Little Disasters
Page 18
‘Are they checking up on me? Perhaps they’re questioning his statement? Why would they doubt him? I’d better text.’ She jabs away at her mobile phone. Maybe she should just call him, but what if he’d contacted the police? She’d avoided him when he got in from football last night; too ashamed to mention her impromptu visit to the hospital which she suspected Lucy would be discussing. When he set off to spend the night at the hospital, she pretended to be asleep.
‘They must want to talk to him about me.’
‘Come on.
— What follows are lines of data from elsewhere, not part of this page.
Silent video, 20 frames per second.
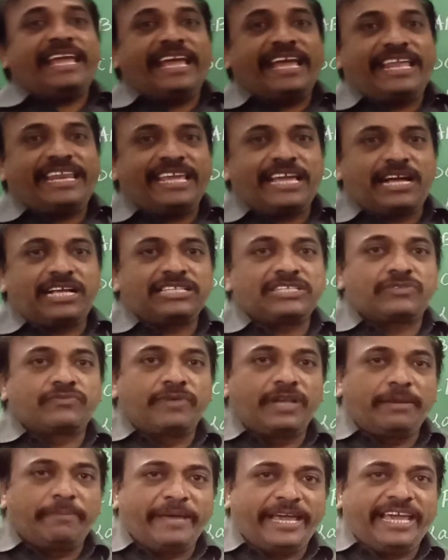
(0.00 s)
areas
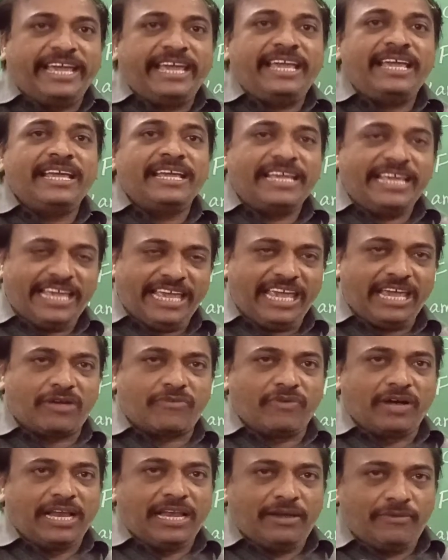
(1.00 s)
will be
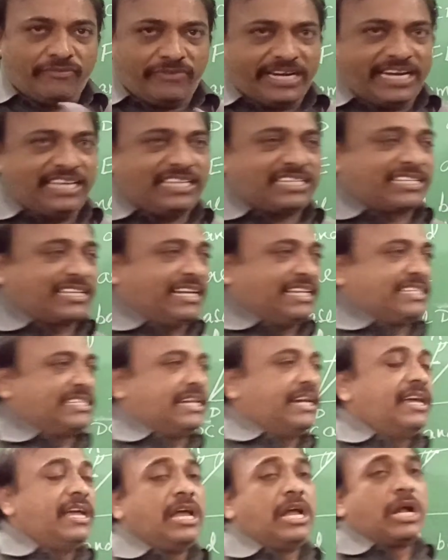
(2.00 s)
equal. We
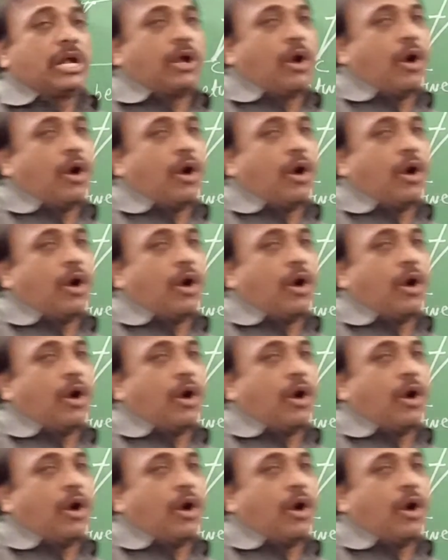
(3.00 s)
discussed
Let’s go,’ Martha repeats. She has been a source of support, though her presence makes it impossible not to feel redundant. Increasingly, Jess finds herself withdrawing. ‘What did you think about keeping the boys off school?’ Martha prompts her. ‘Are you happy with that?’
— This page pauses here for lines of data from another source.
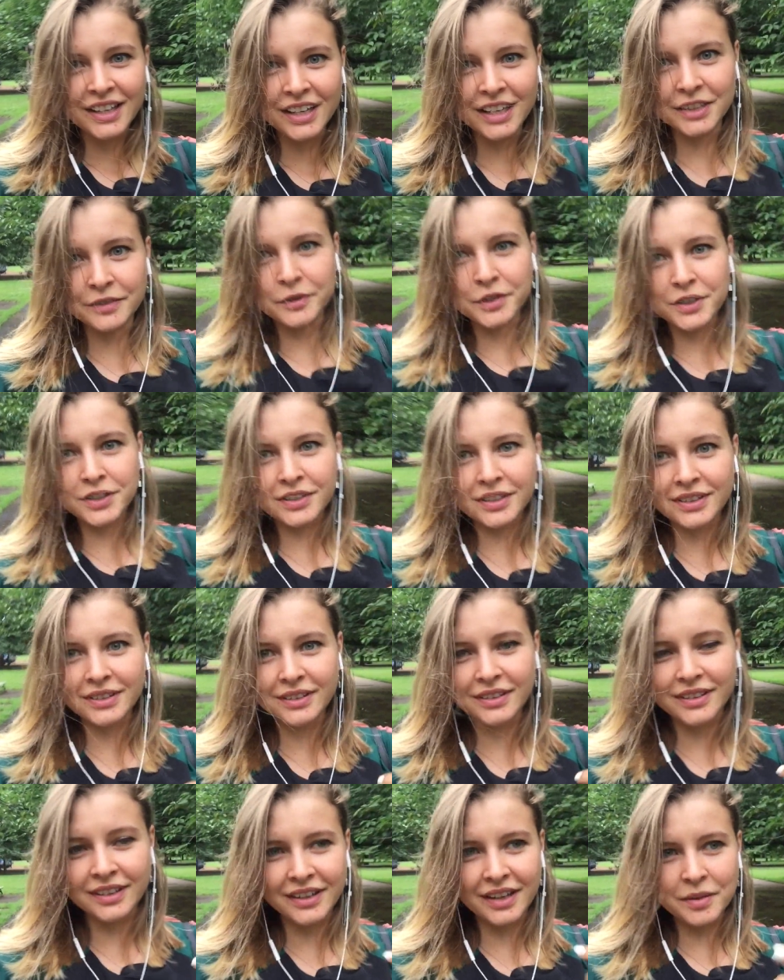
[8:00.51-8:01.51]

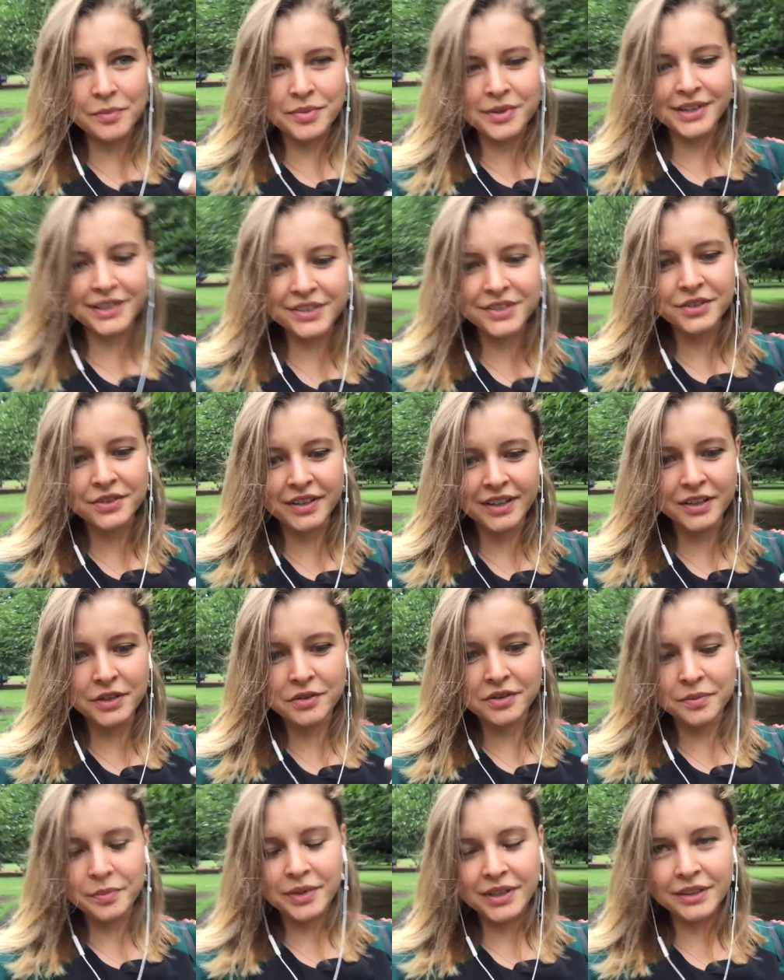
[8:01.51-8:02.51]
comparing to the
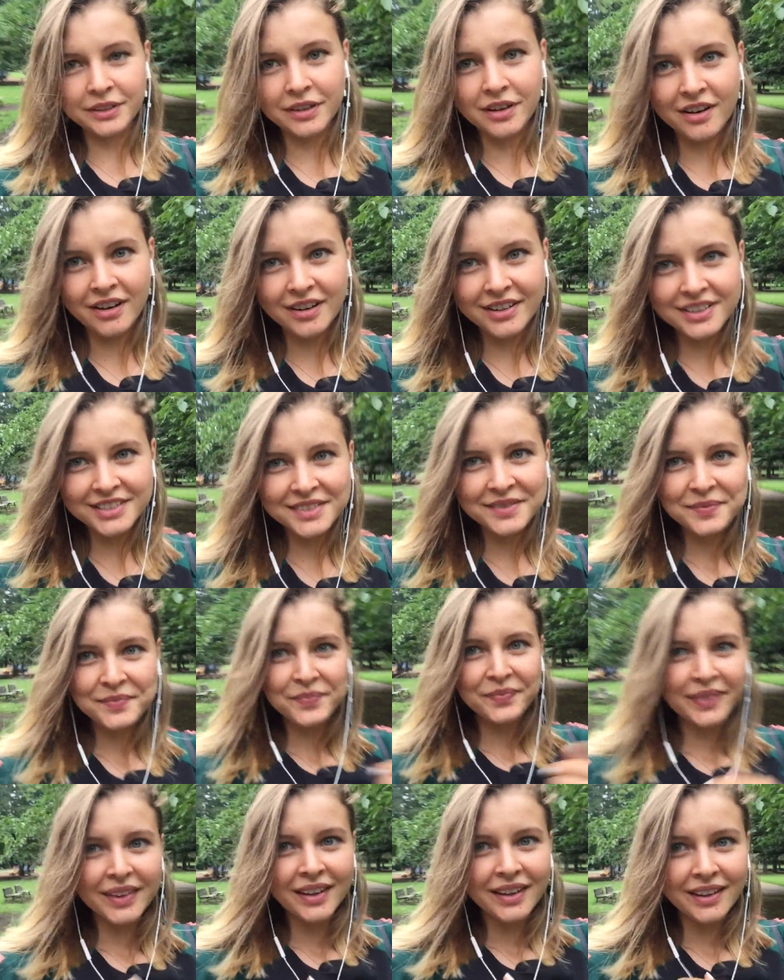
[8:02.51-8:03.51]
European cars,
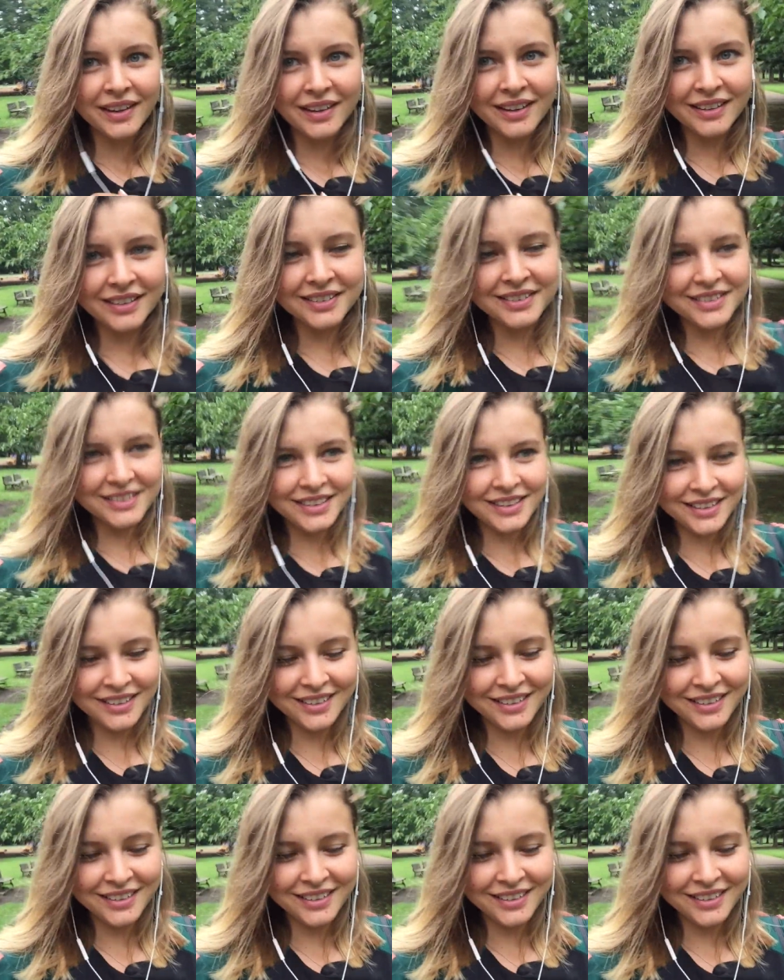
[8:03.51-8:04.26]
and.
‘Yes, yes.’ She is so distracted she barely takes it in.
‘Did you hear that, boys? We’re going to skive for the day!’
Frankie punches the air and starts running around the room; Kit smiles at his aunt’s rebellion.
‘Some fresh air will do them good.’ Martha starts filling water bottles. ‘We’re not going to stay in, cooped up. We’re going to explore.’
*
They set out for Richmond Park. Jess manoeuvres her four-by-four through the London traffic; her driving by turns reckless and tentative.
‘Careful!’ Martha sucks in her breath. ‘Bit close to that car!’
A horn blasts. ‘Watch where you’re fucking going!’ The driver of a white Ford Transit gives her the finger, his aggression spilling towards them; startling the boys into being quiet.
She sees danger in every direction: cars ploughing into her; her children shrieking; her bonnet crumpling. Her breath flutters. She barely knows what she is doing: the vision of a van swerving off course and smashing into them is so strong.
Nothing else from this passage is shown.